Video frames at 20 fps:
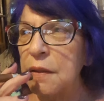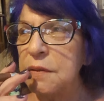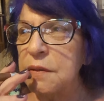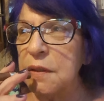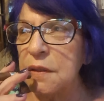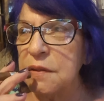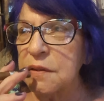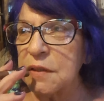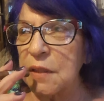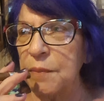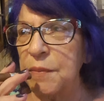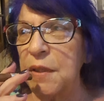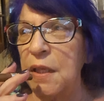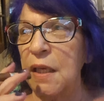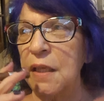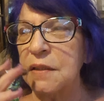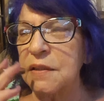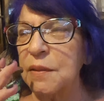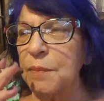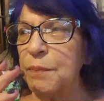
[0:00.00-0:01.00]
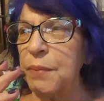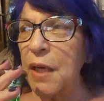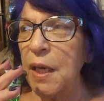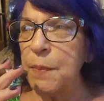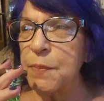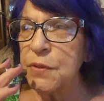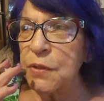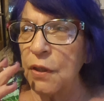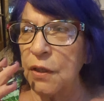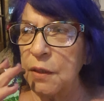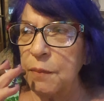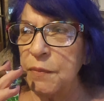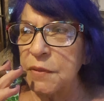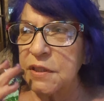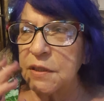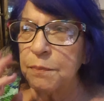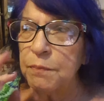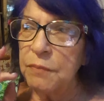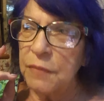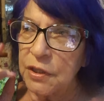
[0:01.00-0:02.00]
did some that had some pipes on them and
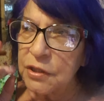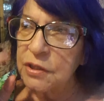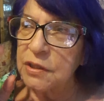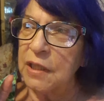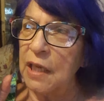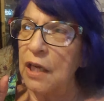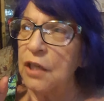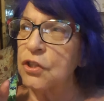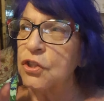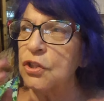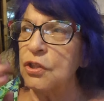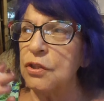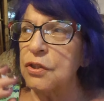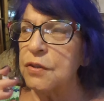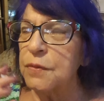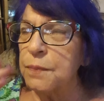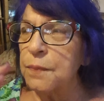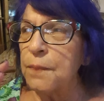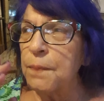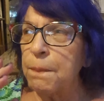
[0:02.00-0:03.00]
some mustaches.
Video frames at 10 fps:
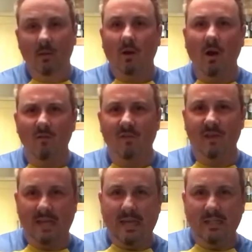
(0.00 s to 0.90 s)

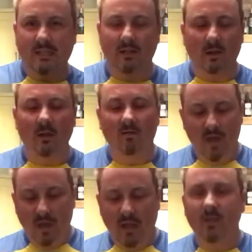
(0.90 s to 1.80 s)
comfy Easton glove
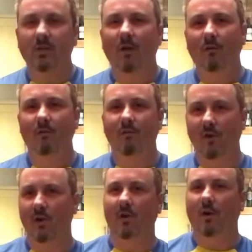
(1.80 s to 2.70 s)
is
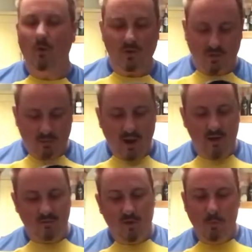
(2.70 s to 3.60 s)
fur, or some kind
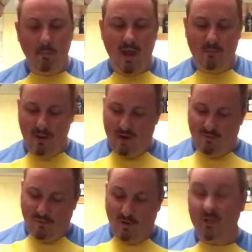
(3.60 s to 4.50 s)
of man-made
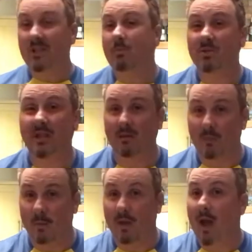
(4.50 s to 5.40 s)
fur, sheepskin
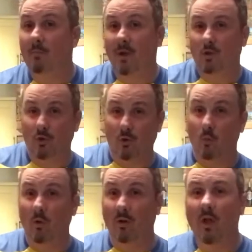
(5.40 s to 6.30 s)
maybe, I'm not sure,
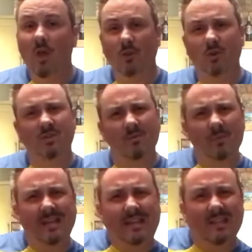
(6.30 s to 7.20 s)
wool. There's
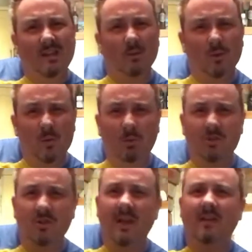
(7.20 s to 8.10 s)
something in there that when you put
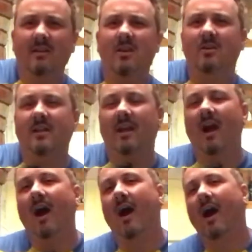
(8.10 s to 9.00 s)
your hand in there, it's like,
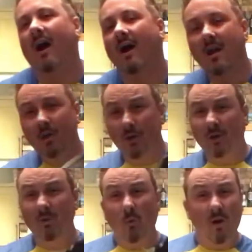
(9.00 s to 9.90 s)
you're going
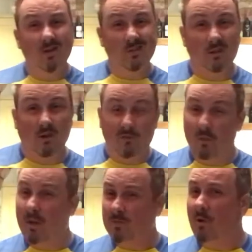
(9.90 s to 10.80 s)
to be wearing this glove for the
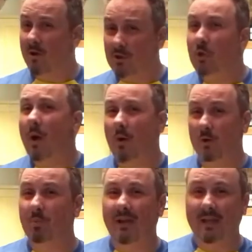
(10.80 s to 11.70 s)
best part of 2 hours
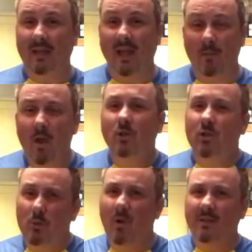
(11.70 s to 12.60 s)
playing a game, so
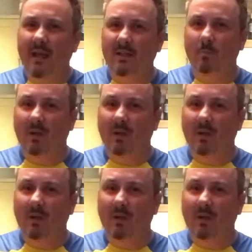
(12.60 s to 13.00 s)
you want that to be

################

● **ASSIGNMENT**: Please return the records above exactly as written, dropping every picture.

● **REPLY TO THE EXERCISE**:
Video frames at 20 fps:
[0:00.00-0:01.00]
[0:01.00-0:02.00]
did some that had some pipes on them and
[0:02.00-0:03.00]
some mustaches.
Video frames at 10 fps:
(0.00 s to 0.90 s)

(0.90 s to 1.80 s)
comfy Easton glove
(1.80 s to 2.70 s)
is
(2.70 s to 3.60 s)
fur, or some kind
(3.60 s to 4.50 s)
of man-made
(4.50 s to 5.40 s)
fur, sheepskin
(5.40 s to 6.30 s)
maybe, I'm not sure,
(6.30 s to 7.20 s)
wool. There's
(7.20 s to 8.10 s)
something in there that when you put
(8.10 s to 9.00 s)
your hand in there, it's like,
(9.00 s to 9.90 s)
you're going
(9.90 s to 10.80 s)
to be wearing this glove for the
(10.80 s to 11.70 s)
best part of 2 hours
(11.70 s to 12.60 s)
playing a game, so
(12.60 s to 13.00 s)
you want that to be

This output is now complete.